A Plan should not favor any Highly-compensated employees (HCE).  A highly compensated employee, for this purpose, is any of the following employees.

  1. An officer.

  2. A shareholder who owns more than 5% of the voting power or value of all classes of the employer's stock.

  3. An employee who is highly compensated based on the facts and circumstances.

  4. A spouse or dependent of a person described in (1), (2), or (3).

  

A Section 125 “Key” employee is quite analogous to Company officer. To determine if the Section 125 cafeteria plan meets the 25 percent concentration test, the PARTICIPATING employee should be marked as “Key” in the employee record if:


1) He is an officer that makes more than $170,000 per year or,

2) He is more than a 5% owner or,

3) He makes more than $150,000 per year and is more than a 1% owner

Note that several “limits” on the number of “key” employees in any company apply, and an employee may be considered “Key” if he is simply related to an owner, even if he/she does not personally meet the ownership criteria. (Fun stuff, huh?)


The Sec. 125 plan is in compliance if the total contributions (paycheck withholdings) of the “Key” employees is not more than 25 percent of the total contributions of ALL Sec. 125 participants!



Sec. 129

A similar 25 percent concentration test applies separately to Sec. 129 Dependent Care programs. The IRS code states that no more than 25 percent of benefits (contributions) in the Dependent Care program may be attributable to the group of employees (or their spouses/dependents) who own more than 5 percent of the company’s stock or profits.


An additional 55 percent discrimination test applies to Sec. 129 Dependent Care programs. Note that the Sec. 129 fifty-five percent test applies to all ELIGIBLE employees, not just Dependent Care or cafeteria plan participants. First, from the population of ALL employees, mark as “Excluded” individual employees if:


1) They are under 21 years of age

2) They have less than one year of service

3) They are covered under a collective bargaining agreement


Fast-Flex Plus will automatically make another pass and also eliminate any employee making less than $25,000 annually. (It might help you comply with the 55% test – you only need to pass one of the two!)


You will also need to mark Highly-Compensated employees. In general, an employee is considered as highly compensated (HCE) for Dependent Care benefits if:


1) He makes more than $120,000 per year or,

2) He is in the top 20 percent of the company’s ranked annual compensation

3) He owns more than 5% of the Company’s stock or profits


If the average dependent care deferral of the non-highly compensated group is at least 55 percent of the Highly Compensated Group, the Dependent Care Plan meets the Sec. 129 requirements!



Sec. 401(k)

Discrimination testing in a 401(k) plan involves comparing the ratio of 401(k) contributions divided by "eligible" wages for both the key and non-key employees. A ratio is computed separately for each participant, and then averaged for both groups. The point of discrimination testing is that highly-compensated (key) employees cannot contribute a much higher portion of their wages than do the other employees.

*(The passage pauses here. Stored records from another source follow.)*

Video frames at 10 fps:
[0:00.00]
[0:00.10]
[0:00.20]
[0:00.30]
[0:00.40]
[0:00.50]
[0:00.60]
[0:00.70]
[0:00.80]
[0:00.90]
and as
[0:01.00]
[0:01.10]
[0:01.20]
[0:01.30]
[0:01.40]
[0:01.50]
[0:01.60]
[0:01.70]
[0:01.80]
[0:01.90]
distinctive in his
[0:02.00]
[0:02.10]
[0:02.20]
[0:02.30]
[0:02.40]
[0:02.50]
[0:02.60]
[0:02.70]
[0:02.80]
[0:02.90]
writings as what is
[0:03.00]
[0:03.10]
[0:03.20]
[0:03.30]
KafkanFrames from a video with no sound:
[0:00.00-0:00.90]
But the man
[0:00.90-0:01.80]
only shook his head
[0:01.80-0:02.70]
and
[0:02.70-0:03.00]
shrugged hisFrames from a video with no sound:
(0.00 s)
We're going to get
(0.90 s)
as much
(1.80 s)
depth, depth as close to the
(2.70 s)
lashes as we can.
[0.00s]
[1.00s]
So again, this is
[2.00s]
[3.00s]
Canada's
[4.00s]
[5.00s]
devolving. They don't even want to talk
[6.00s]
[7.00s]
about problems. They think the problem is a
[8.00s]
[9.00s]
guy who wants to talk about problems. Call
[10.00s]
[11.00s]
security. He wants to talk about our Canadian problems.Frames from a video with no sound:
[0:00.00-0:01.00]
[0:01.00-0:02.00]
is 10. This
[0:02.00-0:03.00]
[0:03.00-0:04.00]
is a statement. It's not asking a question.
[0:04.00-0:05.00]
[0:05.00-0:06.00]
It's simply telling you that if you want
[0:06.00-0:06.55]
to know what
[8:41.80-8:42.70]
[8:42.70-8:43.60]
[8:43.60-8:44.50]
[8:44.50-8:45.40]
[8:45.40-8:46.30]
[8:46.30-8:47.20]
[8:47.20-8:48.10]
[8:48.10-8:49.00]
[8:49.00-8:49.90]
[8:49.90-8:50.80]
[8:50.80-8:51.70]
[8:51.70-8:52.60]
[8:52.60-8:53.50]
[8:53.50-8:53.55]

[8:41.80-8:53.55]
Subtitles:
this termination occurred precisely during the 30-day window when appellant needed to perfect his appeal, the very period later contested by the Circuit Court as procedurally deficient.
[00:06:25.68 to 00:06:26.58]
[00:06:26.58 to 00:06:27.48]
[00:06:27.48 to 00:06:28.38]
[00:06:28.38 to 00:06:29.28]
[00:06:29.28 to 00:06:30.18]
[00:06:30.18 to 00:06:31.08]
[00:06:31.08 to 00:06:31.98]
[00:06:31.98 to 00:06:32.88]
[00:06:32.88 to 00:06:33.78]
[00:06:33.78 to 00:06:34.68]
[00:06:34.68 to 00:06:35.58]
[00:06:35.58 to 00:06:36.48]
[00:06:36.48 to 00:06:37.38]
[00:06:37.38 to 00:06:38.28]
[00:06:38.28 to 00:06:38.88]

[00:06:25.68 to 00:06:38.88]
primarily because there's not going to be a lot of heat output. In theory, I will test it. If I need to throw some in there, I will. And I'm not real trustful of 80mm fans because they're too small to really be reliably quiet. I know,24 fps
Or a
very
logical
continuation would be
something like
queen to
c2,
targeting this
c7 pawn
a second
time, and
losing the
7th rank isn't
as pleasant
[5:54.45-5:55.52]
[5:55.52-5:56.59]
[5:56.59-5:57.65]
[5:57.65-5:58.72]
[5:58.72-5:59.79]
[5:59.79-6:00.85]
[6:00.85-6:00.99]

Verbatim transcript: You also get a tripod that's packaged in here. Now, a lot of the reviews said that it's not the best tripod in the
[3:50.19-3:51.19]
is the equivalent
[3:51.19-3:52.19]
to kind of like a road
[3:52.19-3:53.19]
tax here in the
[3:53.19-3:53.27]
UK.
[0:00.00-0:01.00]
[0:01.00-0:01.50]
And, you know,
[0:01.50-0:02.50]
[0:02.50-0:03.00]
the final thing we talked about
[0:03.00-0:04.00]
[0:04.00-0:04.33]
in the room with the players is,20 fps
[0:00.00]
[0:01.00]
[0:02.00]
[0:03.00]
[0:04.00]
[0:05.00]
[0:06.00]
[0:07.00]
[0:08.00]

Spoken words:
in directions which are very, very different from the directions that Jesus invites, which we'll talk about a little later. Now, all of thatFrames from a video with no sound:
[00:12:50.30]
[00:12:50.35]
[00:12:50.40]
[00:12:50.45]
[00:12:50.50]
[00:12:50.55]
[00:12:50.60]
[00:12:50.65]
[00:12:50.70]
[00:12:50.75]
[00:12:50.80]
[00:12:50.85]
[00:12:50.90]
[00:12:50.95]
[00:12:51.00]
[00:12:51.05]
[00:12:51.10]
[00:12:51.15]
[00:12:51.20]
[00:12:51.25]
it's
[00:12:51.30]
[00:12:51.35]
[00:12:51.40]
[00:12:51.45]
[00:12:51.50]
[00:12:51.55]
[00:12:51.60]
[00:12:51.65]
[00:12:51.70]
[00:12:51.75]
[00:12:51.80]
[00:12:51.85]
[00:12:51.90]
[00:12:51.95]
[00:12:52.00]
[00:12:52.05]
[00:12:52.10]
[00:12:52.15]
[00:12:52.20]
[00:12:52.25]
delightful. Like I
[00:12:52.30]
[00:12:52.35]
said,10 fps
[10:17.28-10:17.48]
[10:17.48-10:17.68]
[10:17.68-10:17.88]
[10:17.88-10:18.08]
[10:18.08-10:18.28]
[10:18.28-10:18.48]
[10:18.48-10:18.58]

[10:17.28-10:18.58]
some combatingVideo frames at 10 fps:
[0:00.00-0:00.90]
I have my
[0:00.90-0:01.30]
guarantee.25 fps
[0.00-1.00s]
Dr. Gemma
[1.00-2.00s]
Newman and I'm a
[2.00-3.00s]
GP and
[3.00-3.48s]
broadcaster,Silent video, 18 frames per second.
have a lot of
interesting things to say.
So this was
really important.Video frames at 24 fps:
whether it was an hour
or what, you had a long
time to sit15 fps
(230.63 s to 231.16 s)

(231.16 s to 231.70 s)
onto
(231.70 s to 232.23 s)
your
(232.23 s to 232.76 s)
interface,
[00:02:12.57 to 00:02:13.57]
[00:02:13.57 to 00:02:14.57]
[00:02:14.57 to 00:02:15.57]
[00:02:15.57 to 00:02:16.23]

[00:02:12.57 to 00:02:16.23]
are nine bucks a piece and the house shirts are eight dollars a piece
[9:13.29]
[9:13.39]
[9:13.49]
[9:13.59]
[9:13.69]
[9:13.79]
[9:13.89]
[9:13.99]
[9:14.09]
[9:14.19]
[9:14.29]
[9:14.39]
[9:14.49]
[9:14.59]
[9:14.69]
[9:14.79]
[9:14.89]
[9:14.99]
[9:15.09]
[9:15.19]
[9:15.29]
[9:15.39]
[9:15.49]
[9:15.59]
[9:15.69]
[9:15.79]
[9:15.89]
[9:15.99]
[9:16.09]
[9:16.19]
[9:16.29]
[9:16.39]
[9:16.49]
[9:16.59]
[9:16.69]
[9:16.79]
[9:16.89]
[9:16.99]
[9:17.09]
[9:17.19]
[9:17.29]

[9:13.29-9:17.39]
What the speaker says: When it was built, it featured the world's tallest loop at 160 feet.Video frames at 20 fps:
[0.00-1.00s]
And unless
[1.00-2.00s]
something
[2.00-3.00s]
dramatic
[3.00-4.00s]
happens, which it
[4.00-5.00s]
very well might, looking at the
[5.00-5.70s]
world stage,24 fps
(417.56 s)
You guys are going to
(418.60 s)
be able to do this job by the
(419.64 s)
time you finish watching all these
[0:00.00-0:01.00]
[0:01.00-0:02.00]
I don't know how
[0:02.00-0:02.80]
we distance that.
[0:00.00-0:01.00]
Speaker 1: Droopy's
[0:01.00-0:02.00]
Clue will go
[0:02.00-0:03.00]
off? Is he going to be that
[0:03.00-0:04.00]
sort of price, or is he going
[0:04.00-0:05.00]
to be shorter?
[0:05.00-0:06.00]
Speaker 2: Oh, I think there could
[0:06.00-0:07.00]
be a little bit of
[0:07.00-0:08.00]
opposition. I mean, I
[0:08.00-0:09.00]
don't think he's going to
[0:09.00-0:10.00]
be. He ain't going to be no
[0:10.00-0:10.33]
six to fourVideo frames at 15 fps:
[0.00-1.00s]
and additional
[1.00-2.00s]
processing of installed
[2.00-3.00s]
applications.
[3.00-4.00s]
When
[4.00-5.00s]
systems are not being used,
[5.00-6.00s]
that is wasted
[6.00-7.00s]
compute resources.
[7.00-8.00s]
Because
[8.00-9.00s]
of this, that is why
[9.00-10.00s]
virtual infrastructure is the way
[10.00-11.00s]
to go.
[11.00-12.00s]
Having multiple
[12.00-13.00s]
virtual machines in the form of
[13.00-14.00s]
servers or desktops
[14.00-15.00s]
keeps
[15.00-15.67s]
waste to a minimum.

I. Be certain that all eligible employees are in the database. You may need to add employees who became eligible to participate mid-year, but have chosen not to contribute funds to the 401(k) plan. Note that the Company's Personnel Department should provide you with the list of eligible employees. These employees must meet three (3) criteria:


1. Their hire date must precede the enrollment date by at least 1 year.

2. They must have worked at least 1000 hours during the year prior to their enrollment.

3. They must be at least 21 years old on their enrollment date.


II. Designate highly compensated employees in the employee's record if they make more than $80,000 per year. (There may be some other criteria pertaining to stock ownership, etc.) Note also that the wage amount varies from year to year according to inflation. Check IRC Sec. 401 to get the current key employee wage amount and other criteria, then work with the employee file to designate "Highly-Compensated" and "Key" employees.